### [YOUR ASSIGNMENT]
Begin at the line that has "[00:00:01.80 to 00:00:02.70]", stop after the line that has "[0:00.00-0:00.90]", and print exactly those lines from the records below, without any pictures.

---------- DATA TO PROCESS

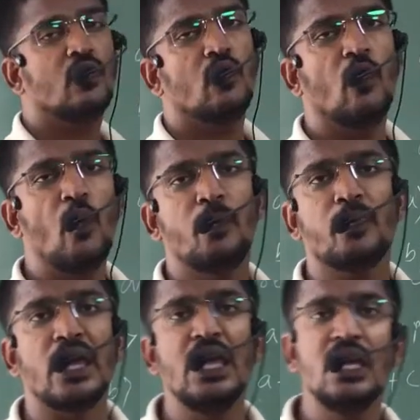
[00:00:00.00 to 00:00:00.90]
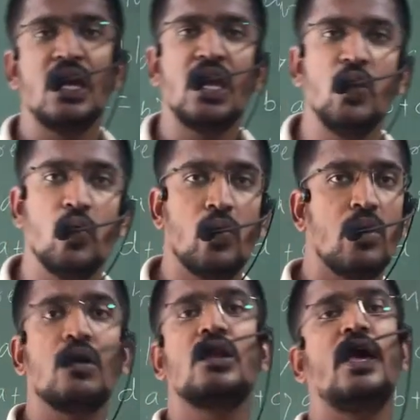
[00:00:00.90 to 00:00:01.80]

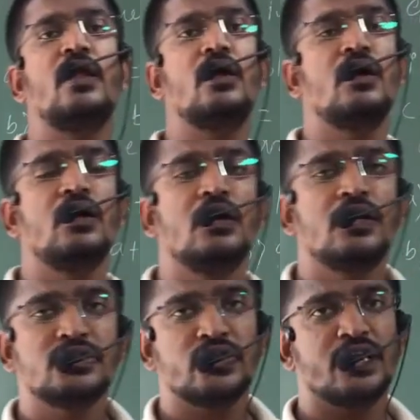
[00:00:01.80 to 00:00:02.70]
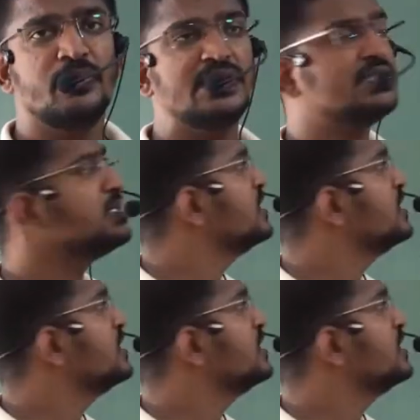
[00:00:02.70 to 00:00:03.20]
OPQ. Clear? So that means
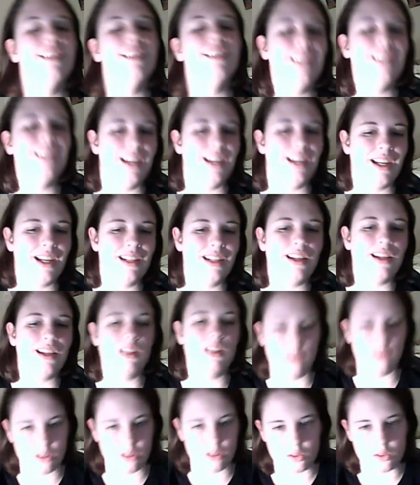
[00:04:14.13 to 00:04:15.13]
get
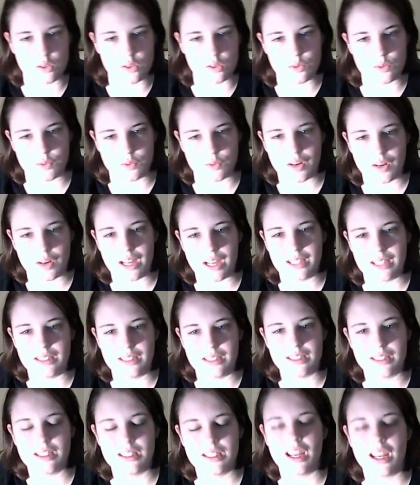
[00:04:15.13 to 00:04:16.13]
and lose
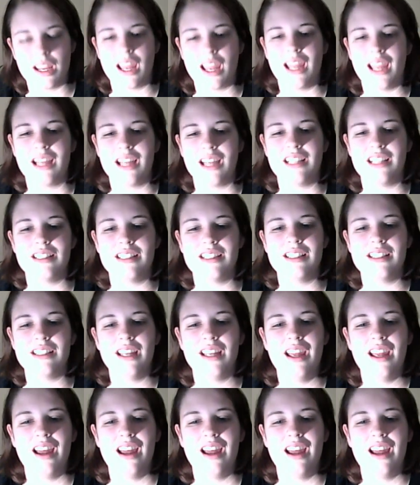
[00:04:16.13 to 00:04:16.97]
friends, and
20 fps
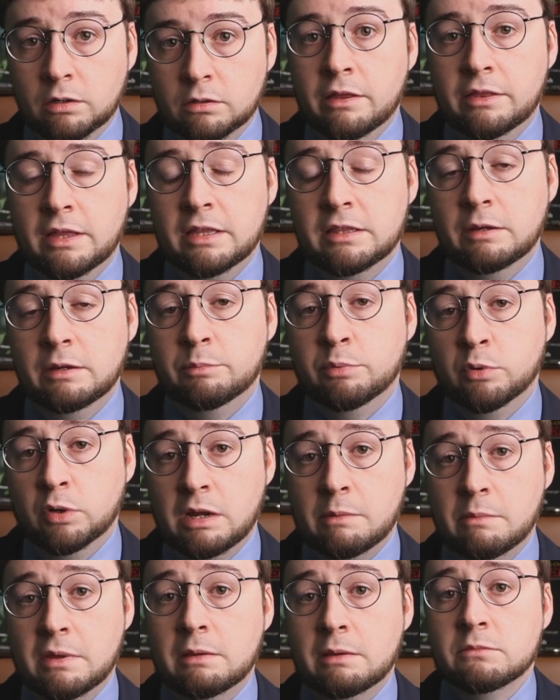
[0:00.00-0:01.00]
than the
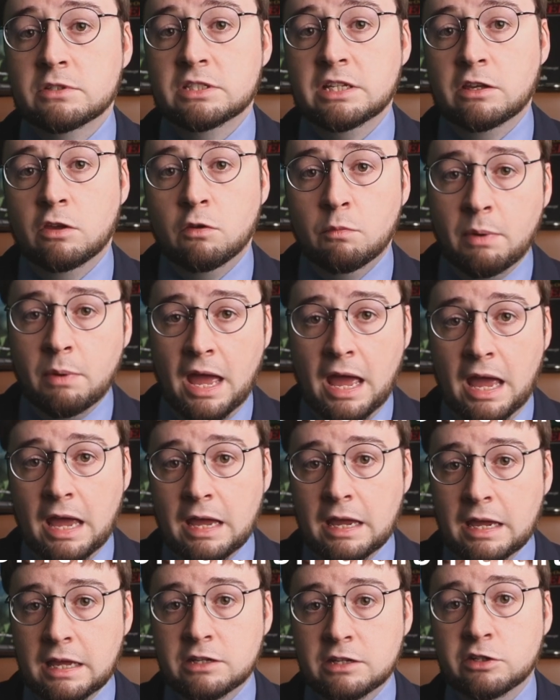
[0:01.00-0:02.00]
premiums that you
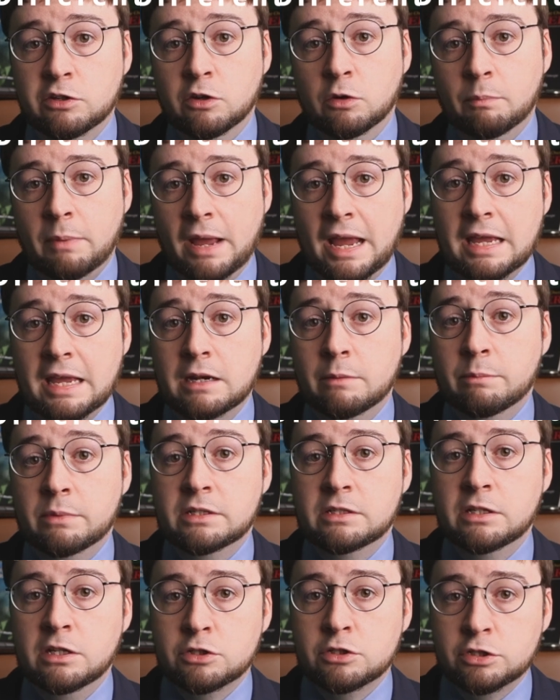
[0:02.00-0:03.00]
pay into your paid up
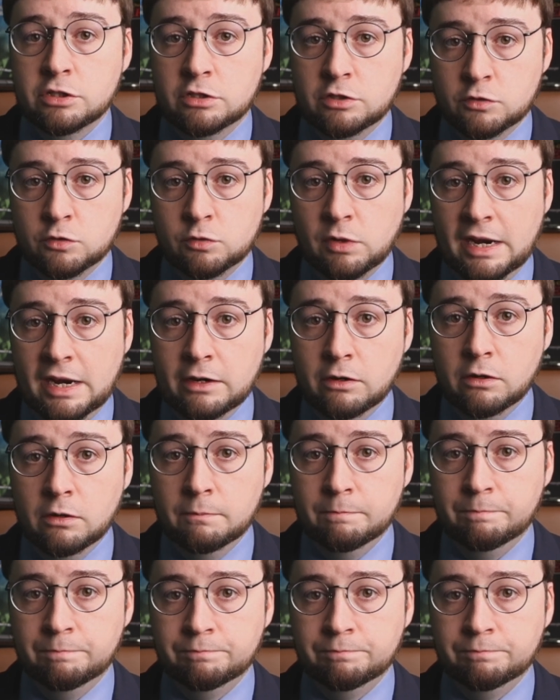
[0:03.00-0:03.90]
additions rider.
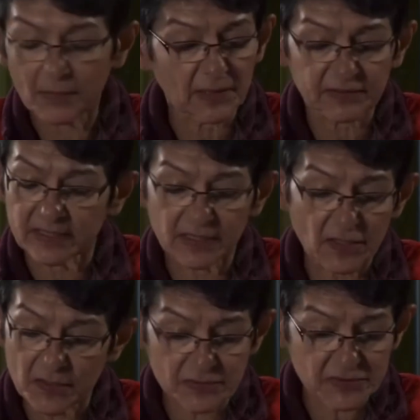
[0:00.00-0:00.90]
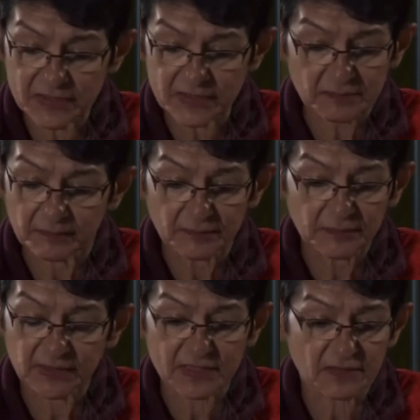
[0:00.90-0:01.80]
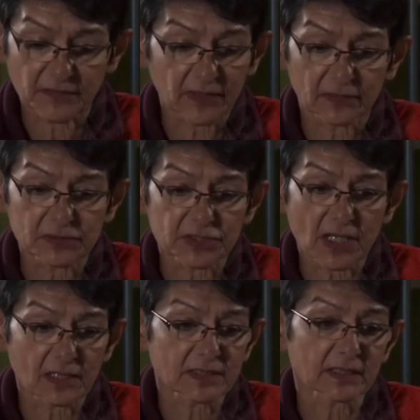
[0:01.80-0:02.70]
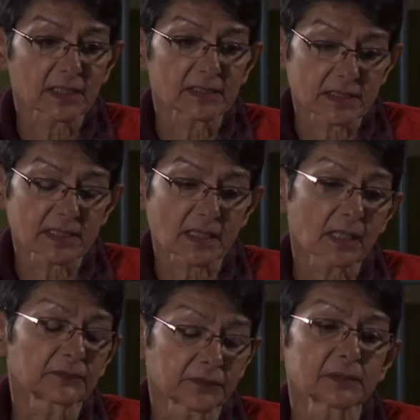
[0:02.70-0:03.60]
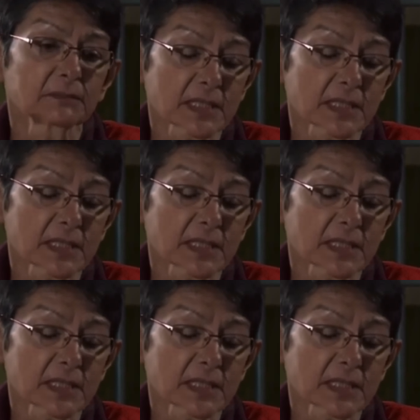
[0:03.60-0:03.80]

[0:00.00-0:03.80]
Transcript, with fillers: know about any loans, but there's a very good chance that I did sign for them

--------------------

### [RESULT FOR THIS EXERCISE]
[00:00:01.80 to 00:00:02.70]
[00:00:02.70 to 00:00:03.20]
OPQ. Clear? So that means
[00:04:14.13 to 00:04:15.13]
get
[00:04:15.13 to 00:04:16.13]
and lose
[00:04:16.13 to 00:04:16.97]
friends, and
20 fps
[0:00.00-0:01.00]
than the
[0:01.00-0:02.00]
premiums that you
[0:02.00-0:03.00]
pay into your paid up
[0:03.00-0:03.90]
additions rider.
[0:00.00-0:00.90]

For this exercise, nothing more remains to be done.